It’d be easy to leverage Bill and Ted’s predicament the wrong way, but the film resists indulging in cheap cynicism when it comes to their characters. They’re still the same loveable idiots seen in previous instalments, and Winter and Reeves’ clear love and commitment to these roles shines through, leaving no doubt we’re seeing the same dudes on screen, decades be damned. They get to have fun, as do we by association, in a film that they’ve wanted to make for a long time, as have returning writers Chris Matheson and Ed Solomon, who clearly share the same motivation to capture the spirit of the previous films without slavishly recreating them or tarnishing what came before.
Having said that, the principal subplot does retread Excellent Adventure somewhat, as daughters Billie and Thea (Brigette Lundy-Paine and Samara Weaving, respectively) travel through time to put an awesome band together, but Face The Music has a purpose in doing so. It establishes them as strong characters in their own right, demonstrating what a couple of bright sparks who’ve spent their lives soaking up music can do, who from early on prove a much more interesting, assured and watchable duo than mere Bill and Ted clones of a different gender.

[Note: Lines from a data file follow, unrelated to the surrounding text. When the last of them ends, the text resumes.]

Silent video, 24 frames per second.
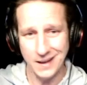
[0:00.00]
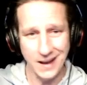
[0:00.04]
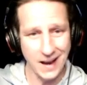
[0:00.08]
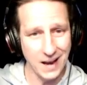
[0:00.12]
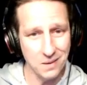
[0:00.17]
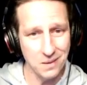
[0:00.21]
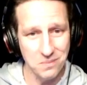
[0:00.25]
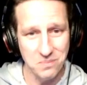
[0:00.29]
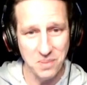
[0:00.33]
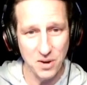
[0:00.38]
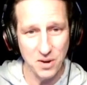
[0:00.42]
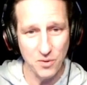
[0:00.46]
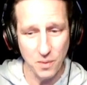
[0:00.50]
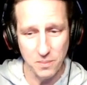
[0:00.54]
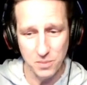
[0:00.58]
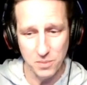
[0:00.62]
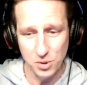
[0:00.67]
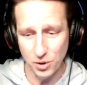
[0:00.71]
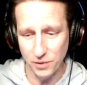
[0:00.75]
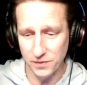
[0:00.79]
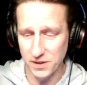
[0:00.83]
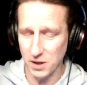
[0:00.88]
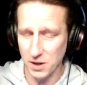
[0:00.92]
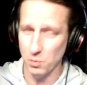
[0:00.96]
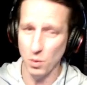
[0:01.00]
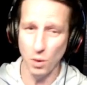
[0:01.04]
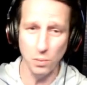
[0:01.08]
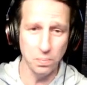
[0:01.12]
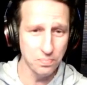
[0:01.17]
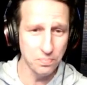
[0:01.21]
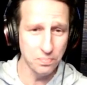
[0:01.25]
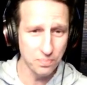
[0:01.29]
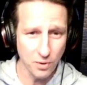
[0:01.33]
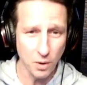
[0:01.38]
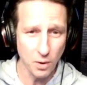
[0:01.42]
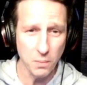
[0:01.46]
can be removed and will
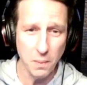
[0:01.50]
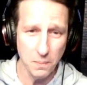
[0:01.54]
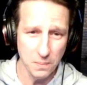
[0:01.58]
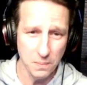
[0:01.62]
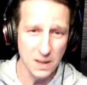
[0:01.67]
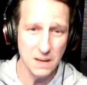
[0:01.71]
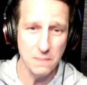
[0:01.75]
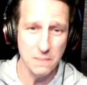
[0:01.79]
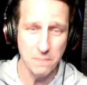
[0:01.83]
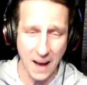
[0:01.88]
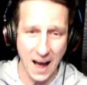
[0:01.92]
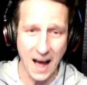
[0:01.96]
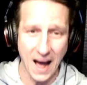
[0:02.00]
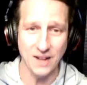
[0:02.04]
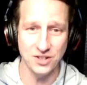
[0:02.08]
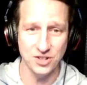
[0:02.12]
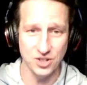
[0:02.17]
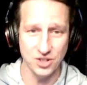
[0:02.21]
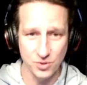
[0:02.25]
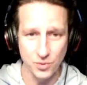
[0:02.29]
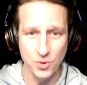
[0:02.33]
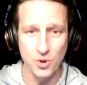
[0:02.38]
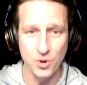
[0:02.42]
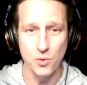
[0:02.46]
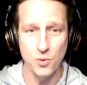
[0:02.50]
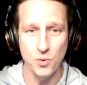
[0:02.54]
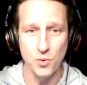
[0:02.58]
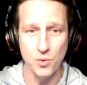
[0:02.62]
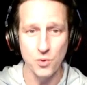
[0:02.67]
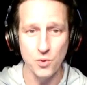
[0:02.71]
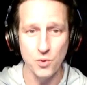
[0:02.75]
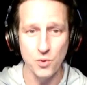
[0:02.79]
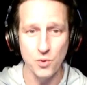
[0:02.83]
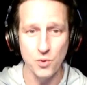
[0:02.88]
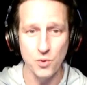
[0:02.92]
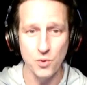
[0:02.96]
probably pass through
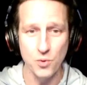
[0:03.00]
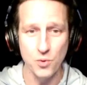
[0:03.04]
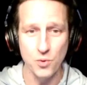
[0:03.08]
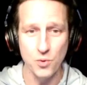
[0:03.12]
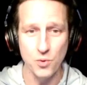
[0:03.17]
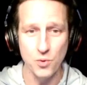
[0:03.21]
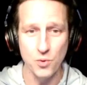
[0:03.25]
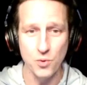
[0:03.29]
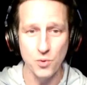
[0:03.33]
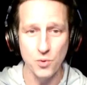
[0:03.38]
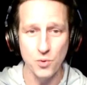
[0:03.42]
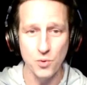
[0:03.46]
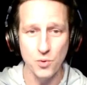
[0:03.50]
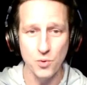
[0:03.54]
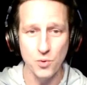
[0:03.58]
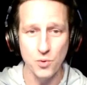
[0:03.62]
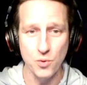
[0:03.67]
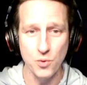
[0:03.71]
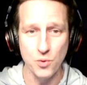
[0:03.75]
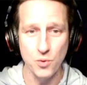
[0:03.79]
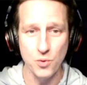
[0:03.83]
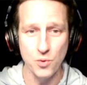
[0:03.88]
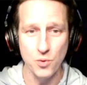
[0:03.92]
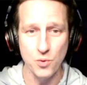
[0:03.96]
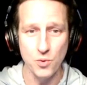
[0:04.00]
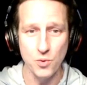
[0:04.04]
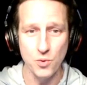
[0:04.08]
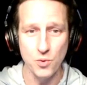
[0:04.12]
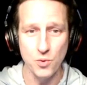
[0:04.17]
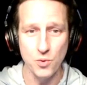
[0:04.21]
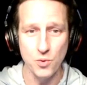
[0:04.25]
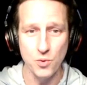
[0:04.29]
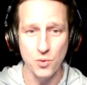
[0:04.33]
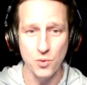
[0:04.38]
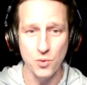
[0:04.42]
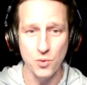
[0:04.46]
waivers. That's where we're at with the
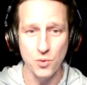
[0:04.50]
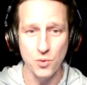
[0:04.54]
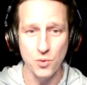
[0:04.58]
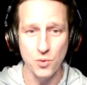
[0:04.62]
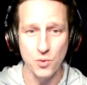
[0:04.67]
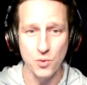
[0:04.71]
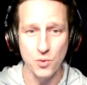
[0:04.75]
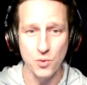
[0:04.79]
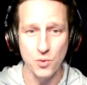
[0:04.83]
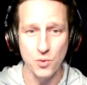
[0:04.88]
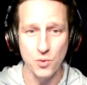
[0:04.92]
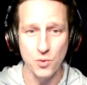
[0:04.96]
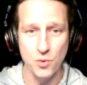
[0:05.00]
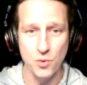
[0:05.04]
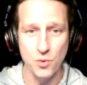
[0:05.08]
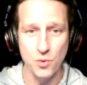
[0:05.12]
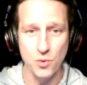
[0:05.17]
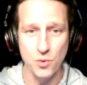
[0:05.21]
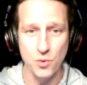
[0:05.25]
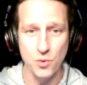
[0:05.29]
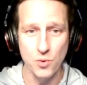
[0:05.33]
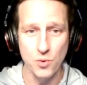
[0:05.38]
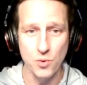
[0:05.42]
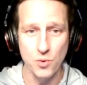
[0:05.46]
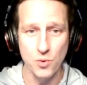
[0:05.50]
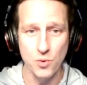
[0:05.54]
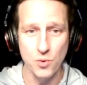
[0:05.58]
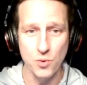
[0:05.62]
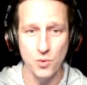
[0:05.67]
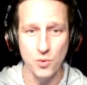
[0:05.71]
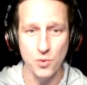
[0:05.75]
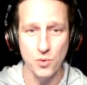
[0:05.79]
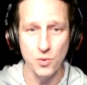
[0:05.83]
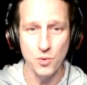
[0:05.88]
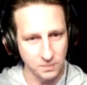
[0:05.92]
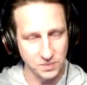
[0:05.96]
talent right now. But other
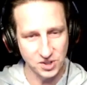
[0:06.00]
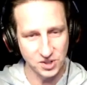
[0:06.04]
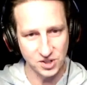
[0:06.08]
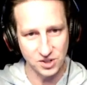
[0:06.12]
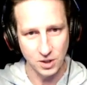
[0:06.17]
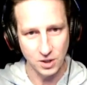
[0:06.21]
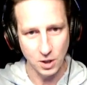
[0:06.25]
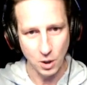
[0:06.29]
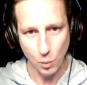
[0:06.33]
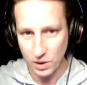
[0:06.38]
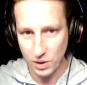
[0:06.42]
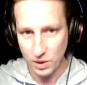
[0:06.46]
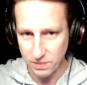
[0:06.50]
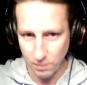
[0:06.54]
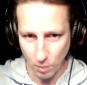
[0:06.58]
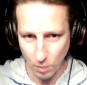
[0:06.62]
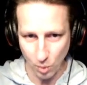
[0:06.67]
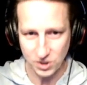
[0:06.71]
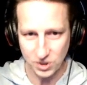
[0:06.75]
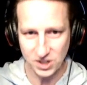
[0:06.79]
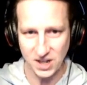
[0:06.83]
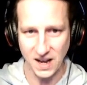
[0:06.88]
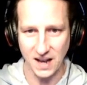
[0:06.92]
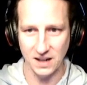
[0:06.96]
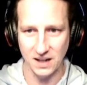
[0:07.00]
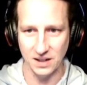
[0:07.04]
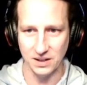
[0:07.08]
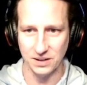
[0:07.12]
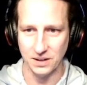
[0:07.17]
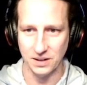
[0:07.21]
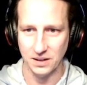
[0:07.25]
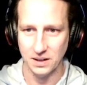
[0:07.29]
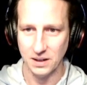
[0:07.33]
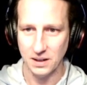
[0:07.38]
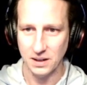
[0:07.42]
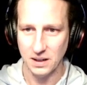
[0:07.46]
clubs with more
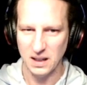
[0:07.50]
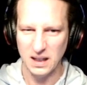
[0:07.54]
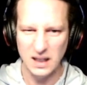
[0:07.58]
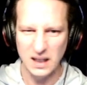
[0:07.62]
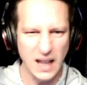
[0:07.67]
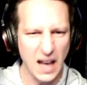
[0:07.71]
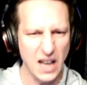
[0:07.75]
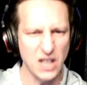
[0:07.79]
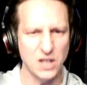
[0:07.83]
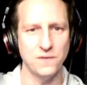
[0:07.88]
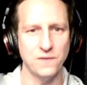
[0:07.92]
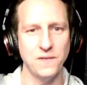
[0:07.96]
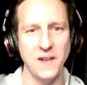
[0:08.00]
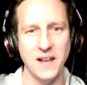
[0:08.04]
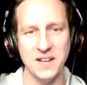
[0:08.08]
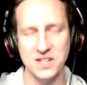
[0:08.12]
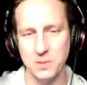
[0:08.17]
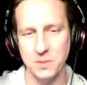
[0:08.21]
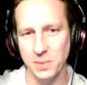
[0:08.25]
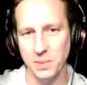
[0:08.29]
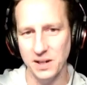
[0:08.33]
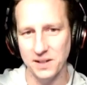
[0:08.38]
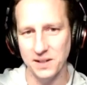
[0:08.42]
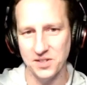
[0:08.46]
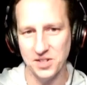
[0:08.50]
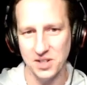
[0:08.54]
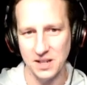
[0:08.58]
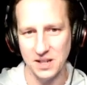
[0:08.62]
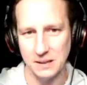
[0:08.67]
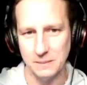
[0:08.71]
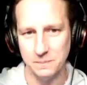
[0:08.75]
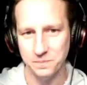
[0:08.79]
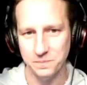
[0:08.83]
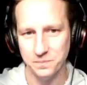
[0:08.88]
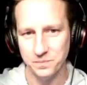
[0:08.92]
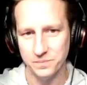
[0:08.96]
talent, less
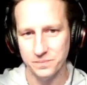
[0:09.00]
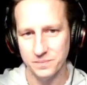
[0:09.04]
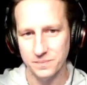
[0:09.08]
flexibility,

Their time travel mission frees up Bill and Ted for a parallel one of their own—to cheat their way to writing the best song ever by just stealing it off their future selves. While it’s a pleasure watching them completely commit to their main roles, its in the depiction of older versions of themselves that Reeves (and Winter, especially) shine, and where Face The Music dials up the absurd comedy as they face off with one another.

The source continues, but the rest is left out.